素直なべとべとさん
べとべとさん
背後の気配を妖怪に例えた結果生まれたのがこのべとべとさんである。
奈良県や静岡県によく現れたとされるが、背後の気配なんて奈良・静岡じゃなきゃ感じないなんてわけないので全国に似たようなモノはいるのだろう。
名前がべとべとなのは、背後の気配のべたつく感じをそのまま名前にしちゃったんだろうと思う。確かにアレは、なんだかべたつく厭な感じである。
べとべとさんに出会ってしまった時の対処法は、とにかく英国紳士的であればよい。
「お先にどうぞべとべとさん」
そう一言言ってあげるだけで、べとべとさんは素直に先に行ってくれるので背後の気配も消える。

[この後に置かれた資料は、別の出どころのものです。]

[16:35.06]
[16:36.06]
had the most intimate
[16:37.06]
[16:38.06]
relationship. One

気配だけかと思っていると、たまにべとべとさんは喋ったりもする。
「先に行きたいのは山々だけど、暗くて道が見えない」
普通に暮らしていると妖怪に会う機会なんてそうそう無いのだから、ここはイラっとせずに何か明かりの代わりになるものを貸してあげれば良い。

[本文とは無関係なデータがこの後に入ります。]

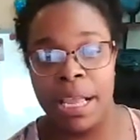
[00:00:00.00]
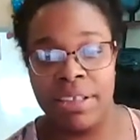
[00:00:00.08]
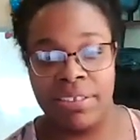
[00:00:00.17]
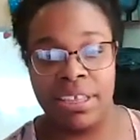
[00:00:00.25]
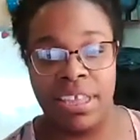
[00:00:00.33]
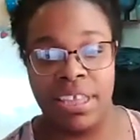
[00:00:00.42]

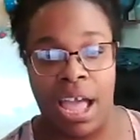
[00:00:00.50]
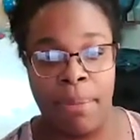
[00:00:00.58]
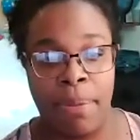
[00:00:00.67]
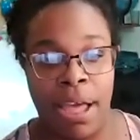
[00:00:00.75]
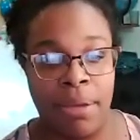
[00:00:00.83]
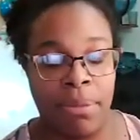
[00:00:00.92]
Is it
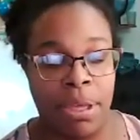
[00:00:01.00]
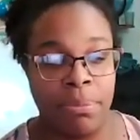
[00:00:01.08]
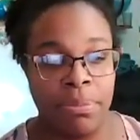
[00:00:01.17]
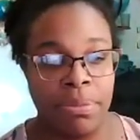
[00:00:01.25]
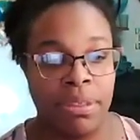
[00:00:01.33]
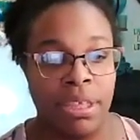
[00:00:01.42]
yapa,
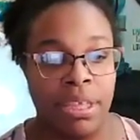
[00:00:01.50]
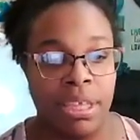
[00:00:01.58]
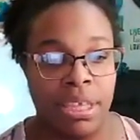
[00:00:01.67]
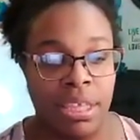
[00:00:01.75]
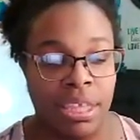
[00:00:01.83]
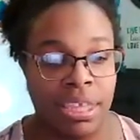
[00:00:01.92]
Mom?
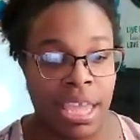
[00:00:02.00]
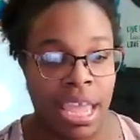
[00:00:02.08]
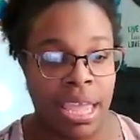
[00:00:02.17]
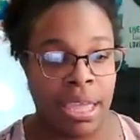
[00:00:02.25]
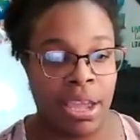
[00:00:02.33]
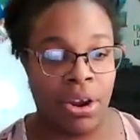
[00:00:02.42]

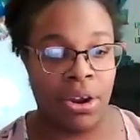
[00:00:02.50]
Yay. What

素直というか律儀というか、べとべとさんはちゃんとそれを借り受けると、翌日には家の前に返しておいてくれる。
現代においては、一人暮らしのマンションやアパート住人に配慮してか、室外の洗濯機の中や宅配BOXにちゃんと借りた物を入れておいてくれる。
奈良県では特にべとべとさんに貸した物が紛失するトラブルが相次いだらしく、妖怪連盟の威信に関わるとかなんとかで徹底した措置がとられた結果である。
因みに毎回誤解されるようだが、返された物がべとべとしていた――なんていう事例は一件も起きていないので安心されたし。
しかし最近べとべとさんは悩んでいるらしい。
「背後にいるのが妖怪じゃなくて人間だった時の方が、今の人って怖がるんです」
暗がりで生きる彼らに、明るい未来など無いのだ。